• To do:
Each record should be returned exactly as it is written.

☆ ☆ ☆ ☆ ☆

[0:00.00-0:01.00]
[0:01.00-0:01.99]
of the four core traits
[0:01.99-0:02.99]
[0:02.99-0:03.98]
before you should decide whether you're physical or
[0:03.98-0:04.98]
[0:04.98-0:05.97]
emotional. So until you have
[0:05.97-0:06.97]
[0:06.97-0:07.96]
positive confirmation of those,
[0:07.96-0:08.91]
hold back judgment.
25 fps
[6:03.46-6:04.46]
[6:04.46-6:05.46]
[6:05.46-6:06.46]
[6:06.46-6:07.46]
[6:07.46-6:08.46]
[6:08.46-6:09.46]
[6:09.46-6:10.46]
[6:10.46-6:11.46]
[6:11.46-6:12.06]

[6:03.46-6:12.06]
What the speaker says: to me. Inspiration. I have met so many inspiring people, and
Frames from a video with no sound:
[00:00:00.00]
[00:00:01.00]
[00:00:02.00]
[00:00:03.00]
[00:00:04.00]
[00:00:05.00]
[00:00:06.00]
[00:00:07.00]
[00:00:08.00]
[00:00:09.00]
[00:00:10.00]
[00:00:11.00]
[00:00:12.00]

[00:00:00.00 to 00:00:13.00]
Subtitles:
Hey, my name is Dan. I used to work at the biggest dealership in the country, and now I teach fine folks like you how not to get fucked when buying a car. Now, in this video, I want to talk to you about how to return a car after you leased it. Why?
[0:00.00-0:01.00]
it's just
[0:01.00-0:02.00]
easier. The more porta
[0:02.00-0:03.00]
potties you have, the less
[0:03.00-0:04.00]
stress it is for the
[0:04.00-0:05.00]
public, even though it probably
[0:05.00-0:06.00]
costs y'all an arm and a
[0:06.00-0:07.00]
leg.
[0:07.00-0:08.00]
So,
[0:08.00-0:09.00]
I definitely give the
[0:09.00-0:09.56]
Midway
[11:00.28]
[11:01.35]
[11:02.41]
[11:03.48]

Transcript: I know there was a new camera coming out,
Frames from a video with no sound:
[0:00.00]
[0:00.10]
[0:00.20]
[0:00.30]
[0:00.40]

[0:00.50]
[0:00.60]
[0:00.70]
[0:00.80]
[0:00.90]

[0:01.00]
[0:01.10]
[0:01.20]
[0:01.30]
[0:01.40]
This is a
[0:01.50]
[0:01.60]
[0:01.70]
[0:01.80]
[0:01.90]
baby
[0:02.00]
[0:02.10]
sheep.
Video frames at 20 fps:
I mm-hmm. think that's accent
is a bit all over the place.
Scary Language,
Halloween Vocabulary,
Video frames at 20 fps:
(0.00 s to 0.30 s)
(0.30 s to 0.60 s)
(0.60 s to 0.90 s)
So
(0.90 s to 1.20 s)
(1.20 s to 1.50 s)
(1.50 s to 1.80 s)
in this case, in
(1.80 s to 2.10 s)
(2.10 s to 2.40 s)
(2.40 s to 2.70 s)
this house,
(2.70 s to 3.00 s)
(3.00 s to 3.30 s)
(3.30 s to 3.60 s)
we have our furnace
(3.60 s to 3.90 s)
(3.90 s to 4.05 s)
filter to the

☆ ☆ ☆ ☆ ☆

• Task solution:
[0:00.00-0:01.00]
[0:01.00-0:01.99]
of the four core traits
[0:01.99-0:02.99]
[0:02.99-0:03.98]
before you should decide whether you're physical or
[0:03.98-0:04.98]
[0:04.98-0:05.97]
emotional. So until you have
[0:05.97-0:06.97]
[0:06.97-0:07.96]
positive confirmation of those,
[0:07.96-0:08.91]
hold back judgment.
25 fps
[6:03.46-6:04.46]
[6:04.46-6:05.46]
[6:05.46-6:06.46]
[6:06.46-6:07.46]
[6:07.46-6:08.46]
[6:08.46-6:09.46]
[6:09.46-6:10.46]
[6:10.46-6:11.46]
[6:11.46-6:12.06]

[6:03.46-6:12.06]
What the speaker says: to me. Inspiration. I have met so many inspiring people, and
Frames from a video with no sound:
[00:00:00.00]
[00:00:01.00]
[00:00:02.00]
[00:00:03.00]
[00:00:04.00]
[00:00:05.00]
[00:00:06.00]
[00:00:07.00]
[00:00:08.00]
[00:00:09.00]
[00:00:10.00]
[00:00:11.00]
[00:00:12.00]

[00:00:00.00 to 00:00:13.00]
Subtitles:
Hey, my name is Dan. I used to work at the biggest dealership in the country, and now I teach fine folks like you how not to get fucked when buying a car. Now, in this video, I want to talk to you about how to return a car after you leased it. Why?
[0:00.00-0:01.00]
it's just
[0:01.00-0:02.00]
easier. The more porta
[0:02.00-0:03.00]
potties you have, the less
[0:03.00-0:04.00]
stress it is for the
[0:04.00-0:05.00]
public, even though it probably
[0:05.00-0:06.00]
costs y'all an arm and a
[0:06.00-0:07.00]
leg.
[0:07.00-0:08.00]
So,
[0:08.00-0:09.00]
I definitely give the
[0:09.00-0:09.56]
Midway
[11:00.28]
[11:01.35]
[11:02.41]
[11:03.48]

Transcript: I know there was a new camera coming out,
Frames from a video with no sound:
[0:00.00]
[0:00.10]
[0:00.20]
[0:00.30]
[0:00.40]

[0:00.50]
[0:00.60]
[0:00.70]
[0:00.80]
[0:00.90]

[0:01.00]
[0:01.10]
[0:01.20]
[0:01.30]
[0:01.40]
This is a
[0:01.50]
[0:01.60]
[0:01.70]
[0:01.80]
[0:01.90]
baby
[0:02.00]
[0:02.10]
sheep.
Video frames at 20 fps:
I mm-hmm. think that's accent
is a bit all over the place.
Scary Language,
Halloween Vocabulary,
Video frames at 20 fps:
(0.00 s to 0.30 s)
(0.30 s to 0.60 s)
(0.60 s to 0.90 s)
So
(0.90 s to 1.20 s)
(1.20 s to 1.50 s)
(1.50 s to 1.80 s)
in this case, in
(1.80 s to 2.10 s)
(2.10 s to 2.40 s)
(2.40 s to 2.70 s)
this house,
(2.70 s to 3.00 s)
(3.00 s to 3.30 s)
(3.30 s to 3.60 s)
we have our furnace
(3.60 s to 3.90 s)
(3.90 s to 4.05 s)
filter to the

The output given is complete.